Neurontin - I think is for mild cases - not severe - klonopin, nardil here. Not just because of my case. I hear this from many people. And the studies back this up - but you won't find new studies on either drug because they are "off patent" and the billions of dollars involved in pushing new drugs precludes anybody trying to effiecativly compare nardil or klonopin to zoloft or paxil for severe SP. The results would make the SSRI's look so bad ... Those studies will not happen - they have not and will not... if they did probably would be fixed somehow but won't happen anyway.
>>>>>>>
...Only dexedrine worked for a short while then pooped out. Nardil sounds ideal but it didnt do anything before so i dont think it will now.
>>>>>>>
Makes sense to me with dexedrine. But taken alone is "off/on" rebound depression and lethargy. I don't think monotherapy is going to work with dexedrine for severe SP. A very low dose agumenting other dopamine boost makes more sense so that the "peak and dips" are mild relative to overall serononin and dopamine boost. Like a very low agument to low Nardil for example. Someone else here I think did medium dexedrine + eldepryl - also would block major dopamine dip. Mild DA dip can work out though in PM - to help sleep.

Dexedrine is used sometimes for "treatment refractory depression" - works during day - wears off at night to sedation / depression / sleep...

Still Dexedrine - I don't think can be a key drug for SP - only a tweak - not one to focus on as a main treatment med.

...my hope is to try klonopin or neurontin. what do you think?

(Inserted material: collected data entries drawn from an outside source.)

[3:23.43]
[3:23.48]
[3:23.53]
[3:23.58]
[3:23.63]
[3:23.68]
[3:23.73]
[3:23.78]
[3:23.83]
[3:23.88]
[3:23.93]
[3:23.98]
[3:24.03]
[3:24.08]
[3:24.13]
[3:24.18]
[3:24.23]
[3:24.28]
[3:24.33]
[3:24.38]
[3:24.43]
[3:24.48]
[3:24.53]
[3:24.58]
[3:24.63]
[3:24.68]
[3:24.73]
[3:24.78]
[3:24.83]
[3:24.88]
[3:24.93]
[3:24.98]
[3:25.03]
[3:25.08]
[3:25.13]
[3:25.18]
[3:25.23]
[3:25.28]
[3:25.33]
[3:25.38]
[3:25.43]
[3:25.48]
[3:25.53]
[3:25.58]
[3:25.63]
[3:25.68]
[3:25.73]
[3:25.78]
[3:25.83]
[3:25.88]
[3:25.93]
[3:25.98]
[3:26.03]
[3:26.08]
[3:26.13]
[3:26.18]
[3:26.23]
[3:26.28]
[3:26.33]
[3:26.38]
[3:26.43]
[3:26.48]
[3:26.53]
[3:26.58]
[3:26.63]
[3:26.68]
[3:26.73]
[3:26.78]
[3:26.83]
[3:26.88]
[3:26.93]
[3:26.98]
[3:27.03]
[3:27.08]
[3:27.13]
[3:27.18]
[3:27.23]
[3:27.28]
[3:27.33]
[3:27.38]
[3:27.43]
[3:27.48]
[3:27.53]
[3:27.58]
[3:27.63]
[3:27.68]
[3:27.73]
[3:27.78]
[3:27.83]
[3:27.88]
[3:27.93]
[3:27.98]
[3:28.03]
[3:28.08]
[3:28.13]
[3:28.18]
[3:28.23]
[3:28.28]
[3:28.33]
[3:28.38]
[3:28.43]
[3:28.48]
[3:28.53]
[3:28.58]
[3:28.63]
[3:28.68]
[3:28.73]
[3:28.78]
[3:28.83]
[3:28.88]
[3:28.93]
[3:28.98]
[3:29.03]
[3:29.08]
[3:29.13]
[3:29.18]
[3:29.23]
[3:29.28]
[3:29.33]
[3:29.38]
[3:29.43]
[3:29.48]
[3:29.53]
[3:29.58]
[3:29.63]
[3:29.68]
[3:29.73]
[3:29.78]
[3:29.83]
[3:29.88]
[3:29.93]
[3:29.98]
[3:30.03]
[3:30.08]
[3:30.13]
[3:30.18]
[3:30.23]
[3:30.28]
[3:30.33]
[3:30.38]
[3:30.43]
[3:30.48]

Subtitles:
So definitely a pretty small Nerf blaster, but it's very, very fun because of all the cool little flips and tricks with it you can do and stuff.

If you haven't tried Klonpoin you must. The highest success rates over placebo in the available studies. Only some stimulant, non-axiogenic antidepressant probably will need to be added in your case if you have low energy and some depression - or you lose the benefit due to depression / energy problem. I highly suggest low Nardil here (ie; maybe 60mg) - otherwise low Parnate (ie; 20-40mg) with high Klonopin.

...foggy headed and tired

Yes - that is where MAOI's are superior to SSRI's (save PRozac maybe - and SNRI Effexor). But the latter don't boost dopamine like the MAOI's. MAOI's good for energy taken alone (elepryl 10mg a good example). But Eldperyl not the SP med of choice ... Nardil is (high dose taken alone - 75-115 ... slow taper up). and KLONPIN GOTTA TRY

Good luck!!!!! Hang in there don't give up.

Chad
http://www.socialfear.com/

 

Re: tuff case

Posted by sebastian on September 23, 2002, at 10:51:05

In reply to tuff case, posted by jonh kimble on September 4, 2002, at 17:48:39

Try to trace your problem, think of what your dreams were about, do something about it, don't just worry. If all else fails I found that 40mg of Celexa woke me up!!!